The lines in the listing below are to be given again exactly, starting at the line holding "(1.00 s to 2.00 s)" and ending at the line holding "(16.00 s to 17.00 s)". Do not include pictures.

## Supplied records:

---

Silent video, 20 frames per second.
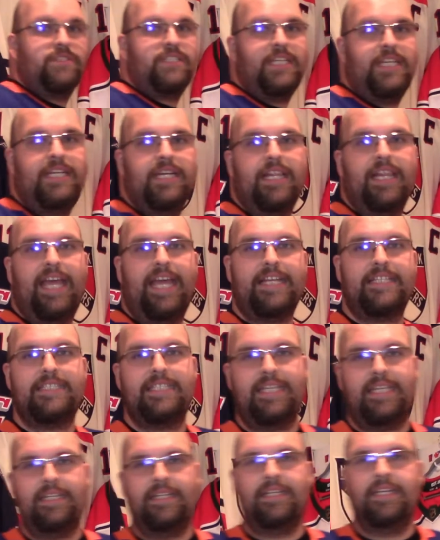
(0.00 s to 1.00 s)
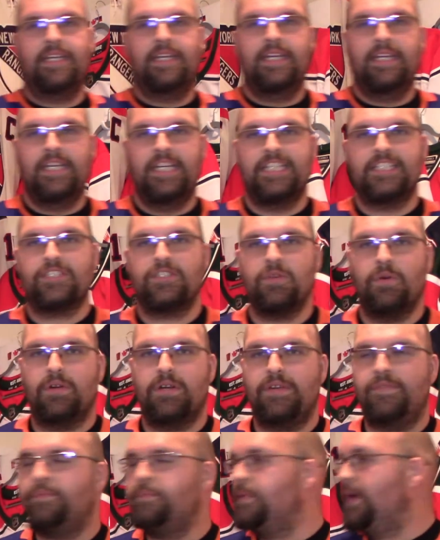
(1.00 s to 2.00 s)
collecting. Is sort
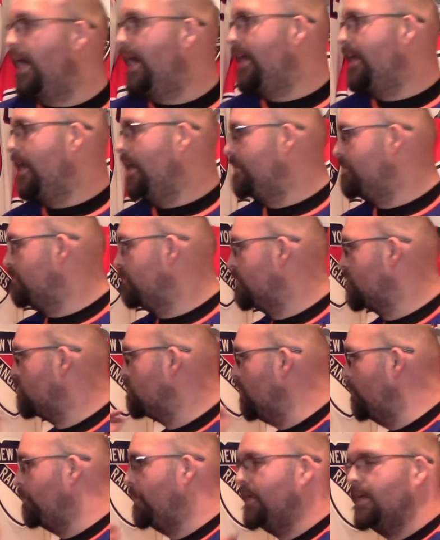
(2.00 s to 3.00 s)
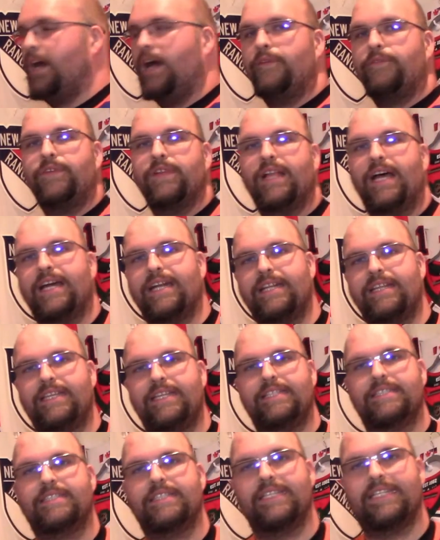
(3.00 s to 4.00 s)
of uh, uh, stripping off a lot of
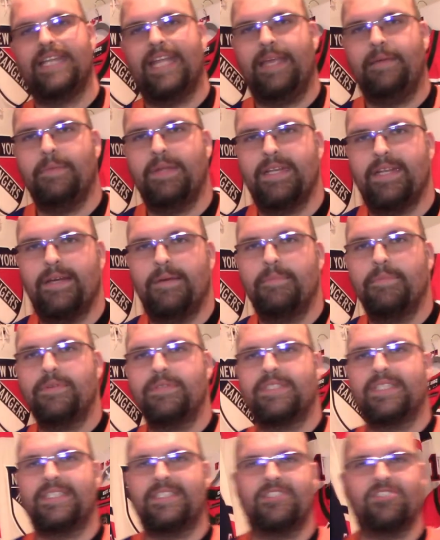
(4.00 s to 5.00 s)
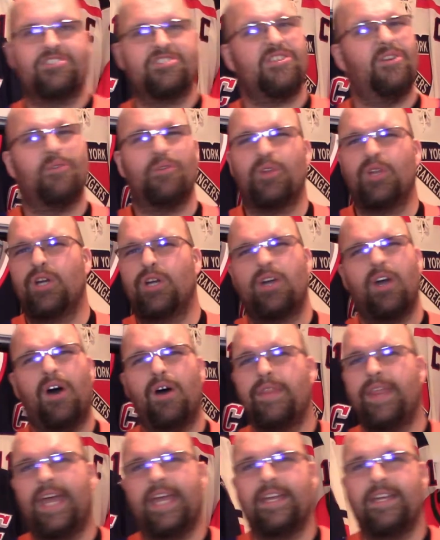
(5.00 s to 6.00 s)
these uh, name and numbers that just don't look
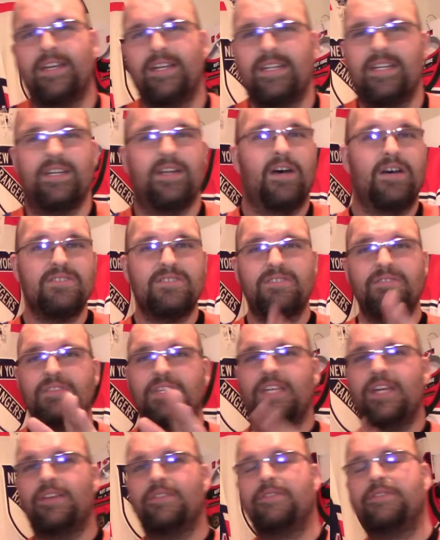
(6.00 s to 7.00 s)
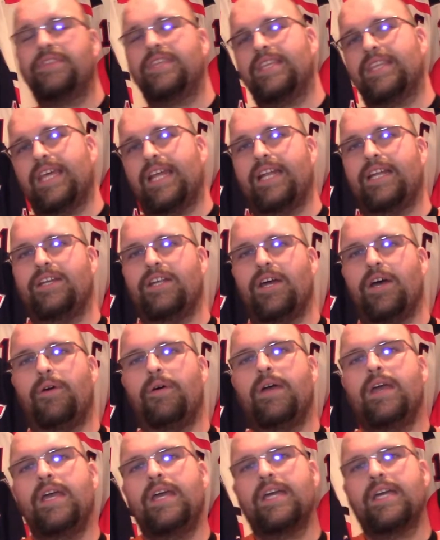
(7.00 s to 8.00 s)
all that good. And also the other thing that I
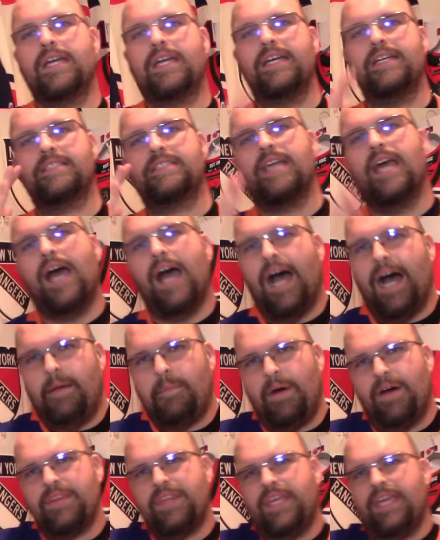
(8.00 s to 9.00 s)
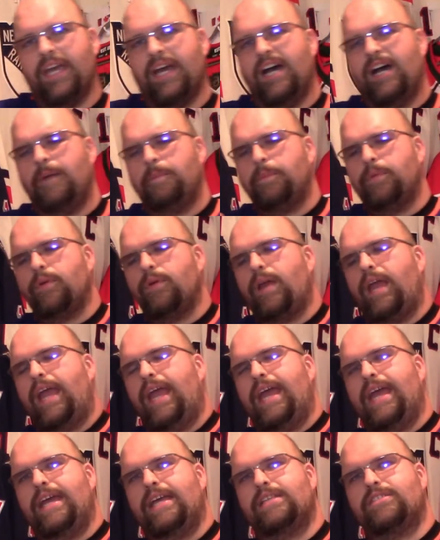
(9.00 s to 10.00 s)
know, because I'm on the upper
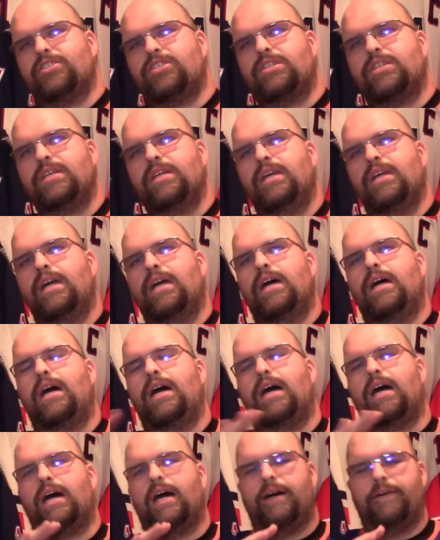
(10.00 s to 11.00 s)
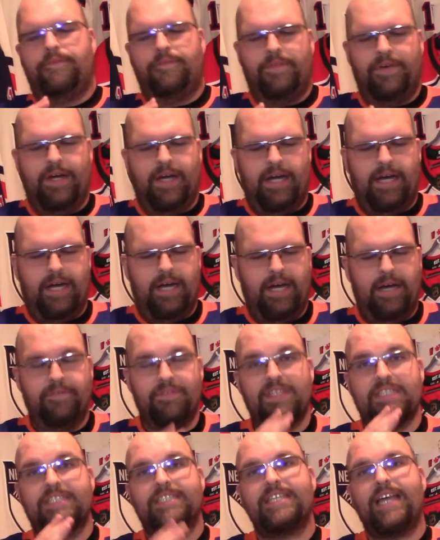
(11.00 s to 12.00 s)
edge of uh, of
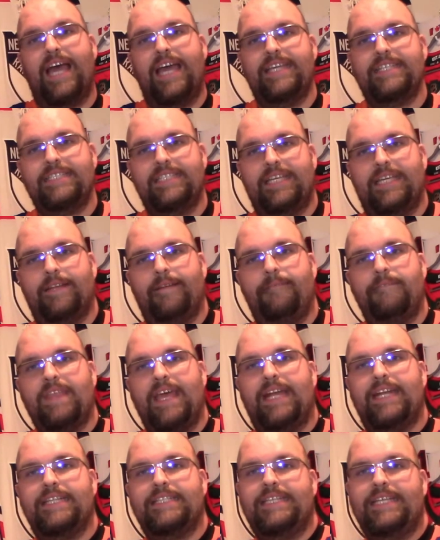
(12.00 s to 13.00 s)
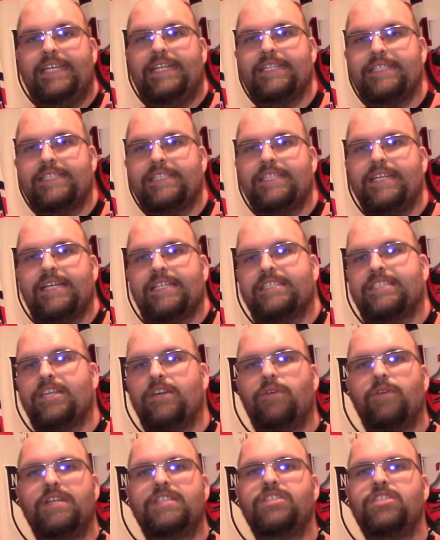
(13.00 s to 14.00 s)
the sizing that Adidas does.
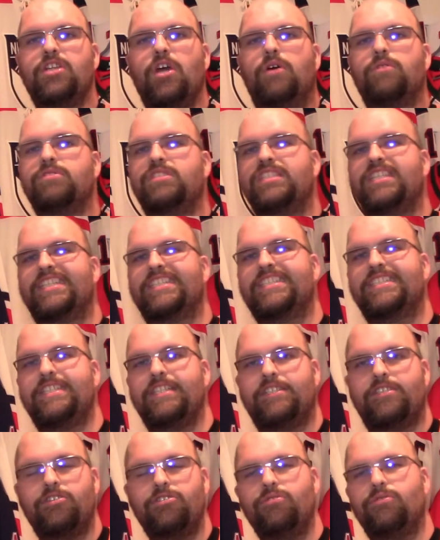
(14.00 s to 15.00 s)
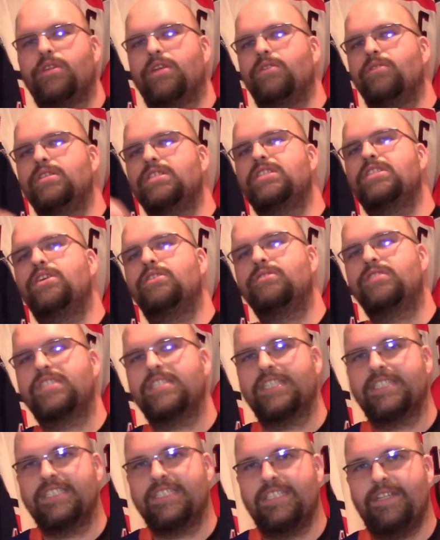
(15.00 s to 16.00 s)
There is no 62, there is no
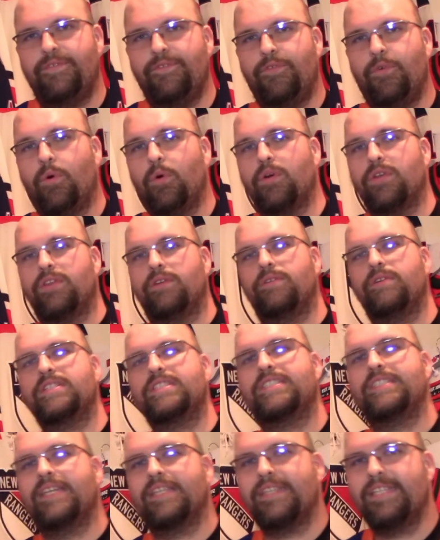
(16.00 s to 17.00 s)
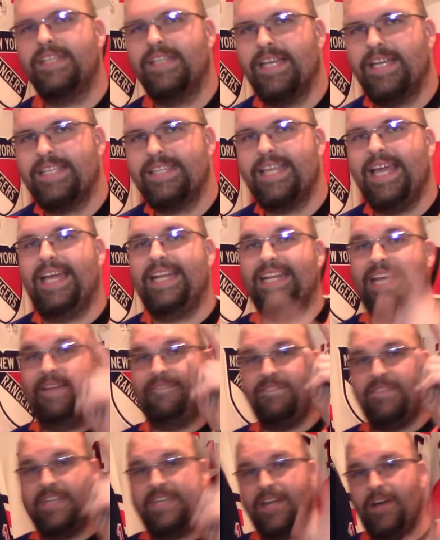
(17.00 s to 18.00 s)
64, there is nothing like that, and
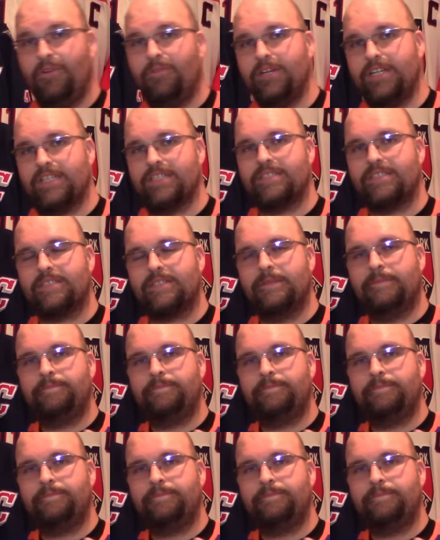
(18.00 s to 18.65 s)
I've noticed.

---

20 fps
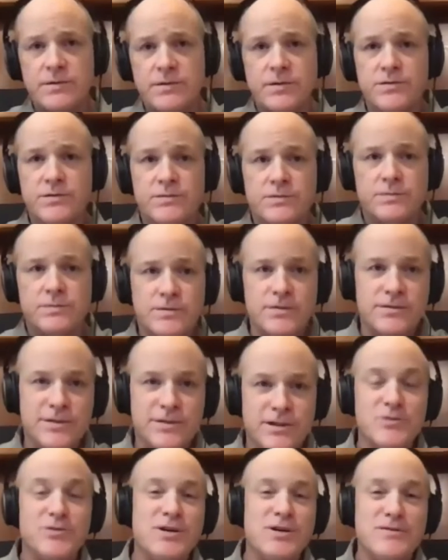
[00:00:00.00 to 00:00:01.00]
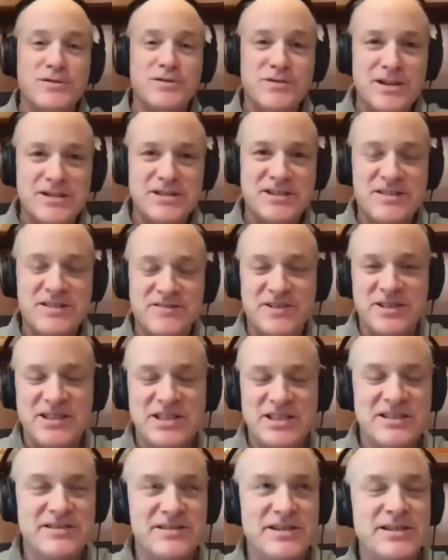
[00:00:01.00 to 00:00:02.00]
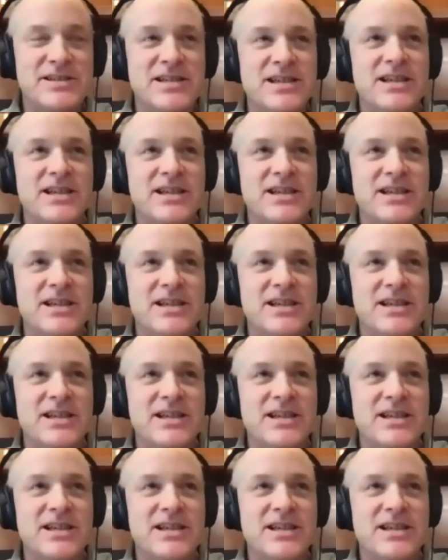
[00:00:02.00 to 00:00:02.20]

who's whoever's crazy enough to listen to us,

---

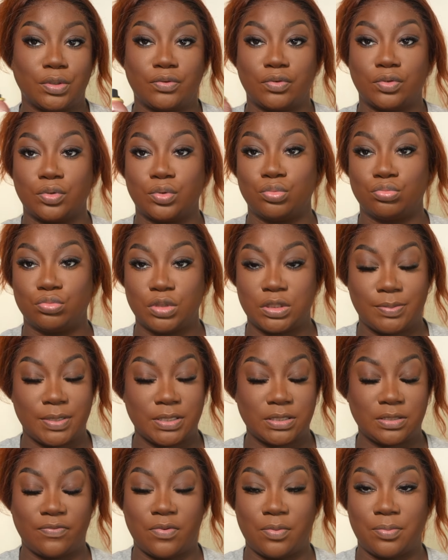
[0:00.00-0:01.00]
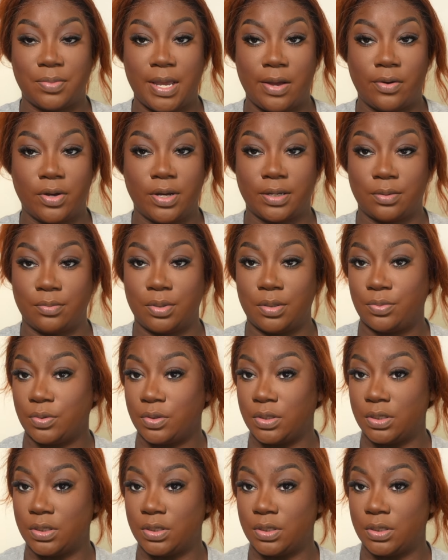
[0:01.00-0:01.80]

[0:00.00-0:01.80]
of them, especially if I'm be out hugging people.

---

## Output for this task:
(1.00 s to 2.00 s)
collecting. Is sort
(2.00 s to 3.00 s)
(3.00 s to 4.00 s)
of uh, uh, stripping off a lot of
(4.00 s to 5.00 s)
(5.00 s to 6.00 s)
these uh, name and numbers that just don't look
(6.00 s to 7.00 s)
(7.00 s to 8.00 s)
all that good. And also the other thing that I
(8.00 s to 9.00 s)
(9.00 s to 10.00 s)
know, because I'm on the upper
(10.00 s to 11.00 s)
(11.00 s to 12.00 s)
edge of uh, of
(12.00 s to 13.00 s)
(13.00 s to 14.00 s)
the sizing that Adidas does.
(14.00 s to 15.00 s)
(15.00 s to 16.00 s)
There is no 62, there is no
(16.00 s to 17.00 s)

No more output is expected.